By John Balouziyeh*
Having just returned from Iraq, I had the opportunity to bring inspiration to Syrian refugees by decorating their tents and camps with Stars of Hope. The Stars, painted by attorneys and staff from the New York office of my law firm, Dentons, and by children at My Little School in Riyadh, contained messages of encouragement in Arabic and English.
Working with Becky Bakr Abdulla from the Norwegian Refugee Council and Kenneth D’Alessandro from the Saudi Red Crescent, we distributed Stars of Hope at Darashakran Refugee Camp and Kawergosk Refugee Camp for Syrian refugees, as well as at Madrasat Ashtar Camp for internally-displaced Iraqi Yezidis.

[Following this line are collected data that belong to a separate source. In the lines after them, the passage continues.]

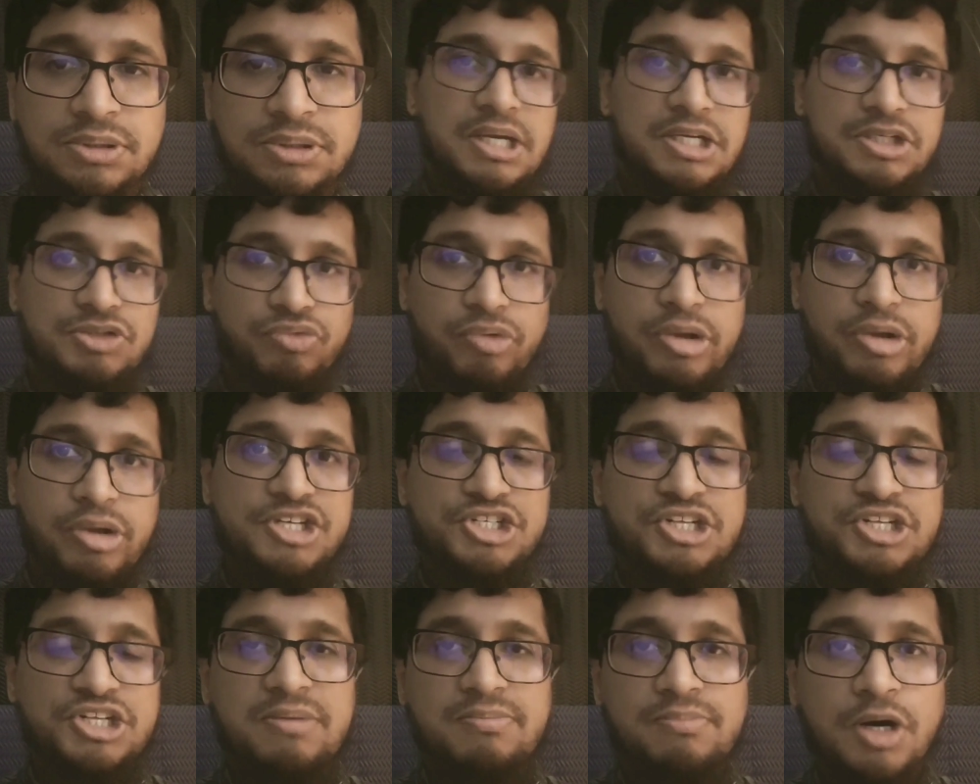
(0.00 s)
It
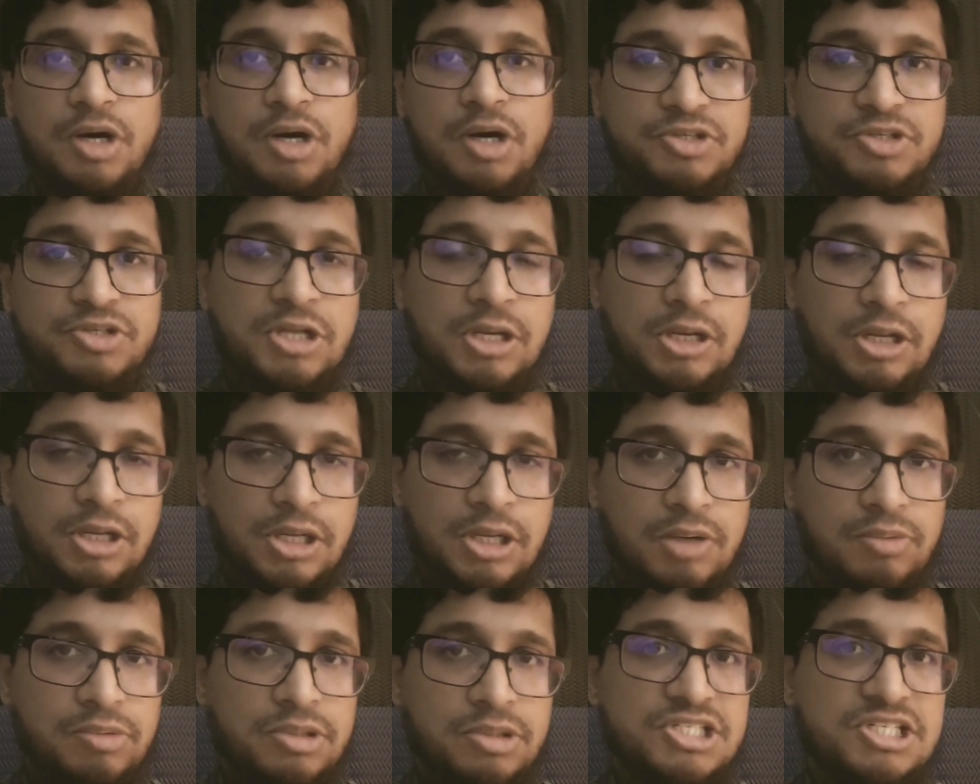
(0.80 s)
reached him, Muhammad
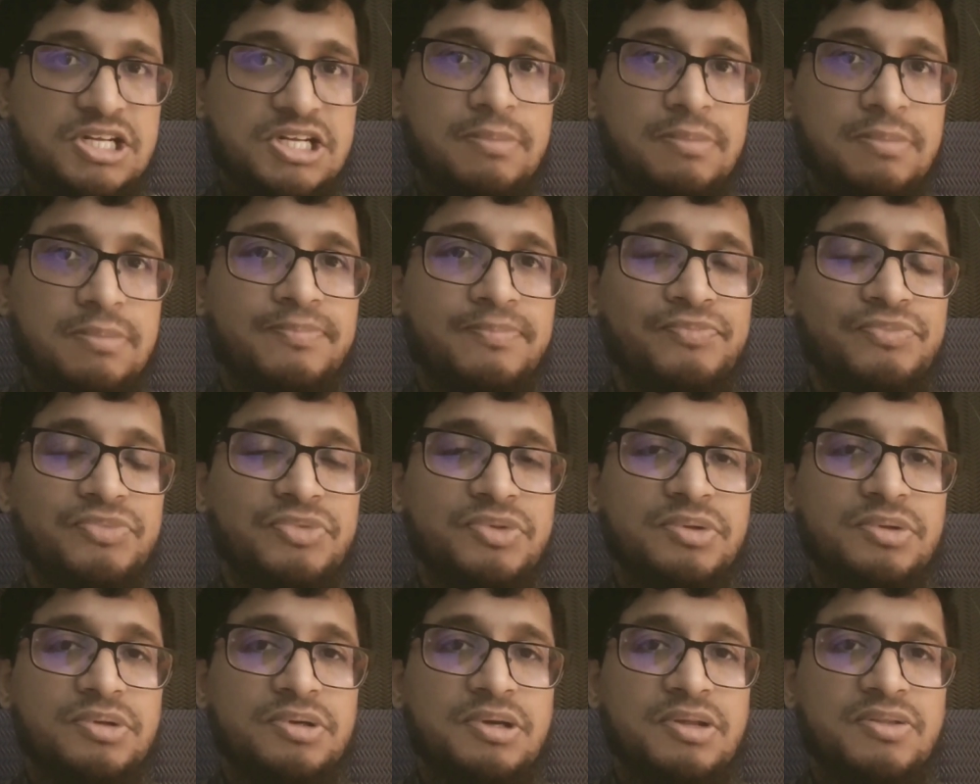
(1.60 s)
sallallahu alaihi wasallam,
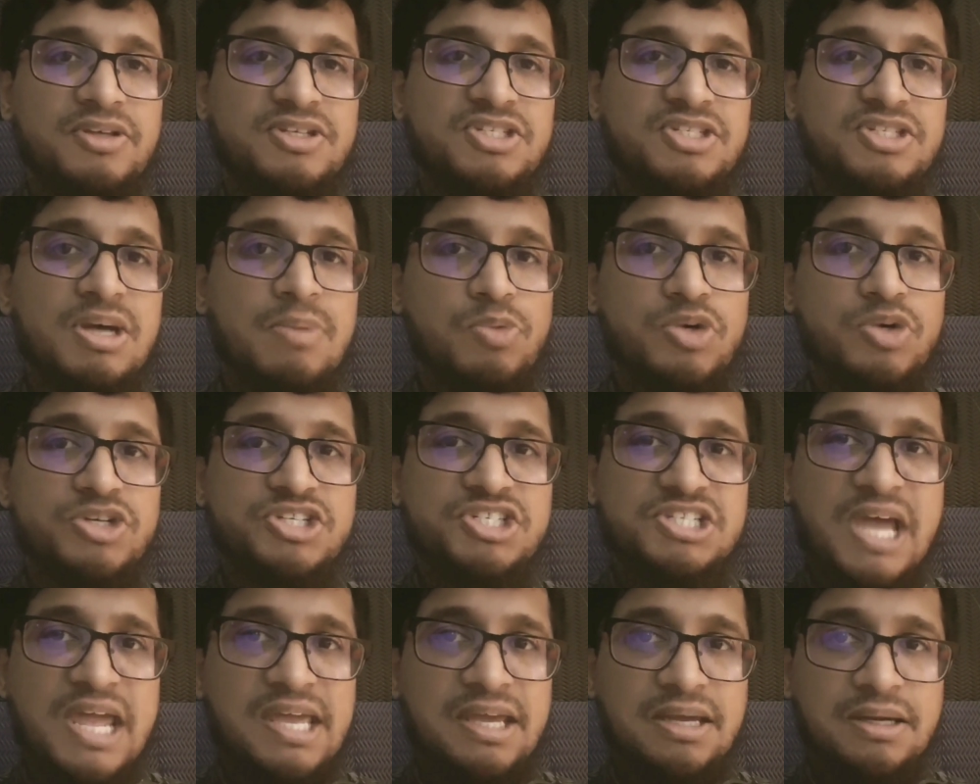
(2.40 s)
that some
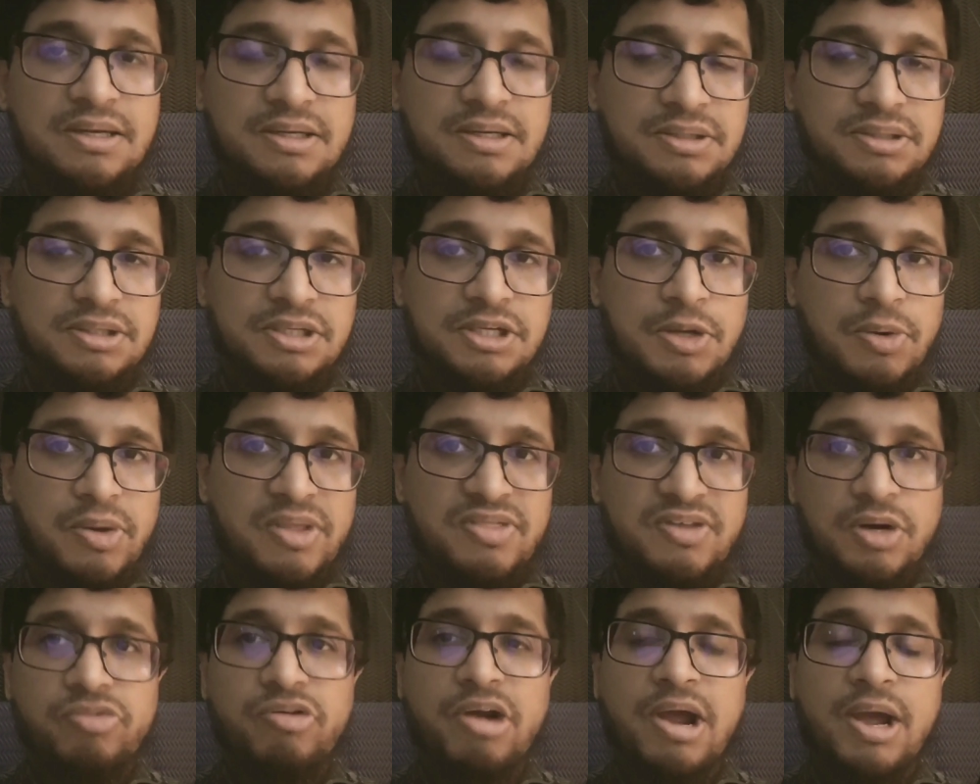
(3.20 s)
were saying, you know,
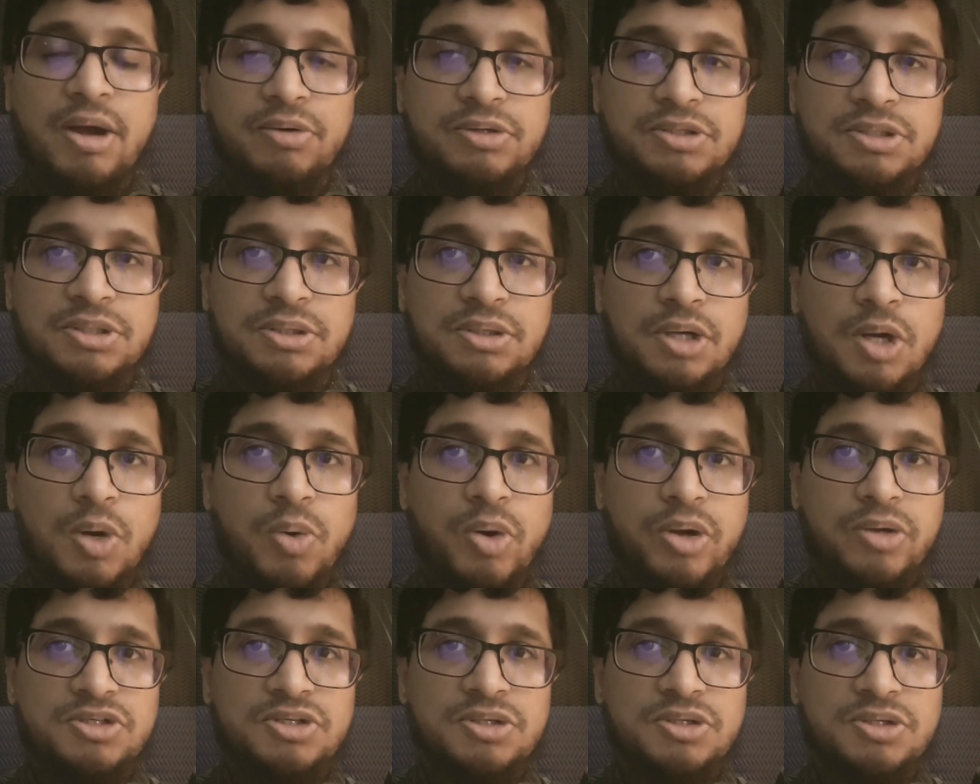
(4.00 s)
in the crowd,
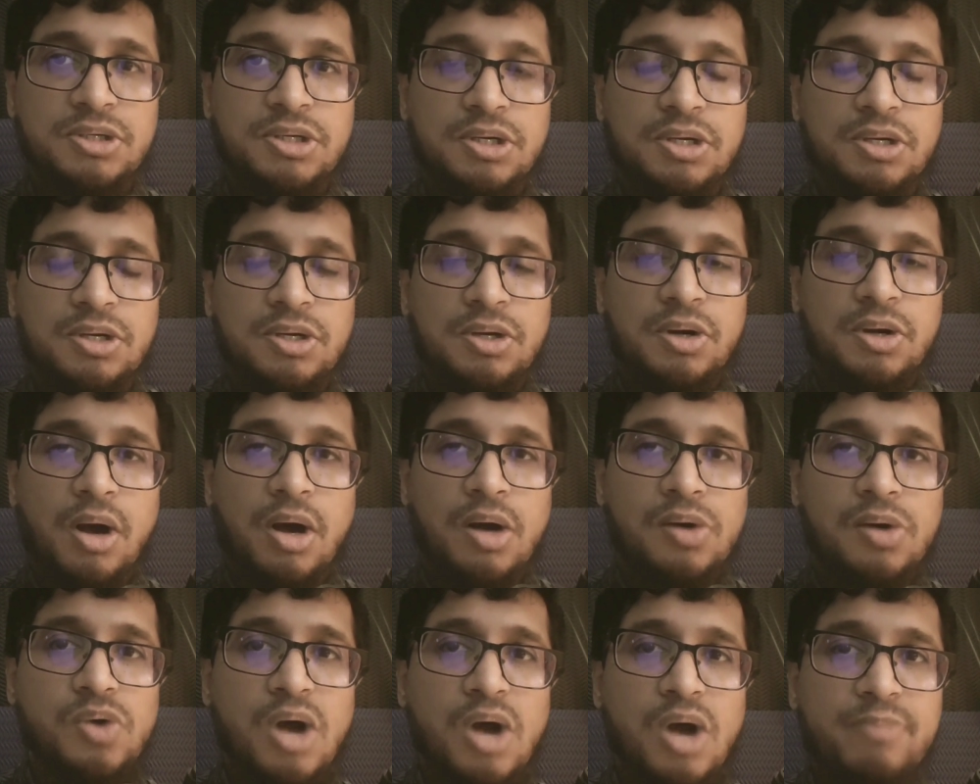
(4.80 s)
quote,
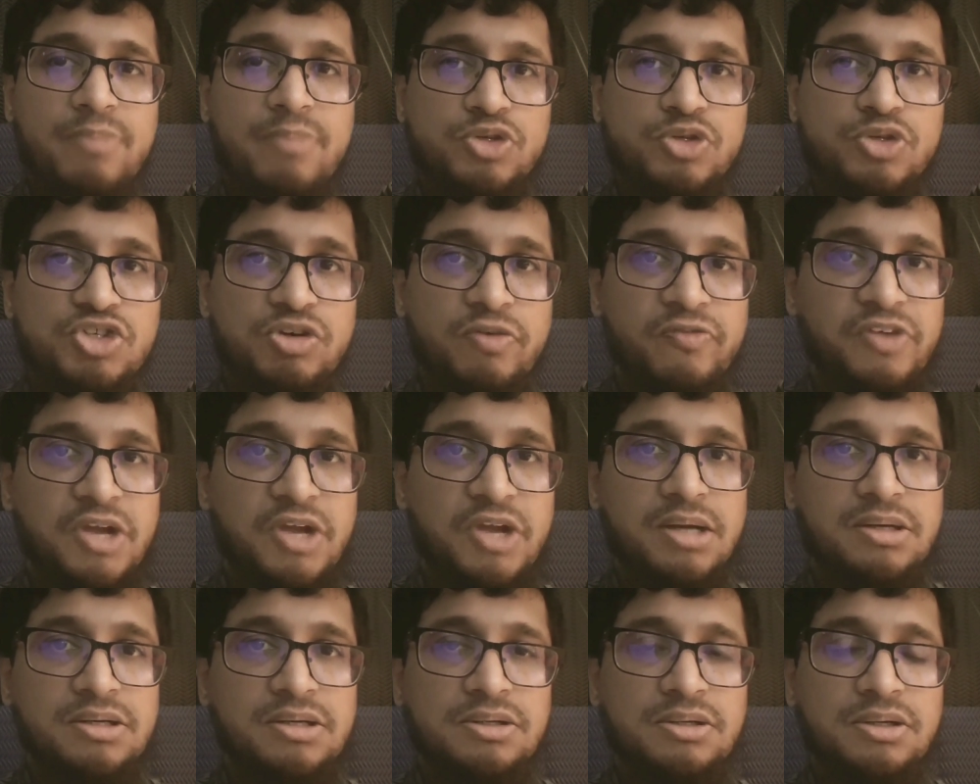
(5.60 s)
"Oh, Abu
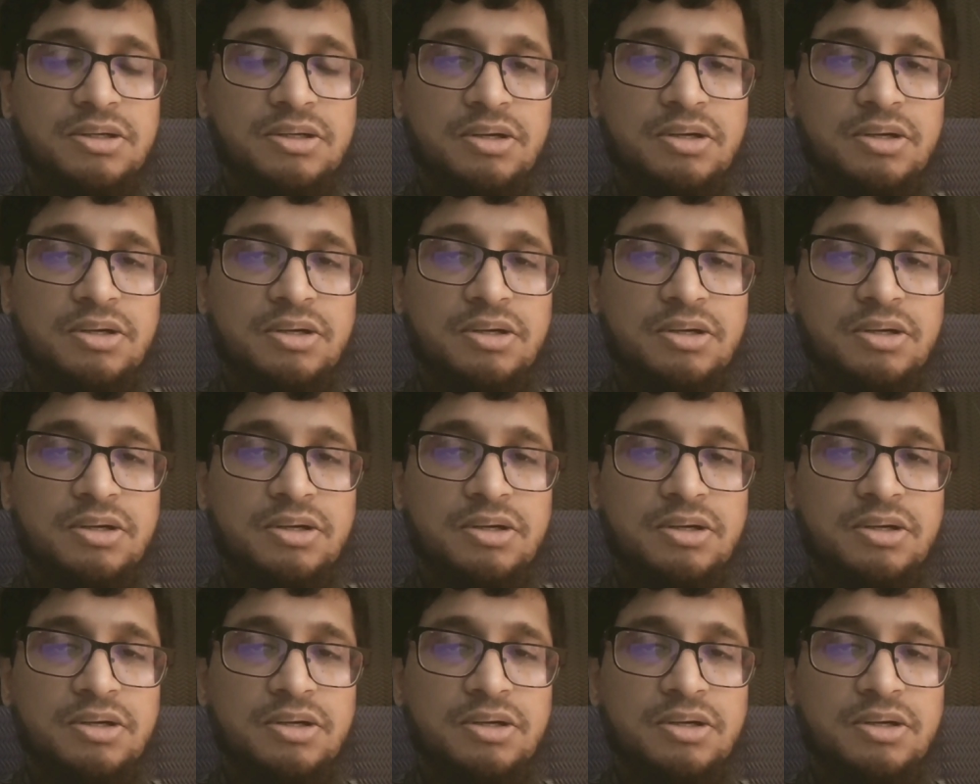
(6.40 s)
Sufyan,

Each Star contained a special message of hope, painted in Arabic or English. The meaning of the Arabic words are as follows:
سلام = peace
أمل = hope
حلم = dream
صداقة = friendship
نور = light
تشجيع = courage
أمان = safety
As I gave each child a star, their eyes lit up as though I had given them a priceless treasure. After we had completed distributing the Stars, the children did not turn around and ask for food or money. Their only demand was that we stay and play with them. As I learned from this and many other experiences, merely showing kindness and attention to these children is as important as feeding and clothing them; in meeting physical needs we should not overlook the equally-important emotional needs.
The Stars of Hope shine brightly against the gray dullness of weathered tents and improvised shelters. Their words bring messages of hope in otherwise desolate landscapes. Their bright colors stand out against and overpower the destruction that surround them, reminding us that human kindness always triumphs over cruelty and indifference.
In the stark contrast of the Stars of Hope against the backdrop of violence and persecution, the Stars remind us that in Syria, as in the surrounding countries, there is hope and a future.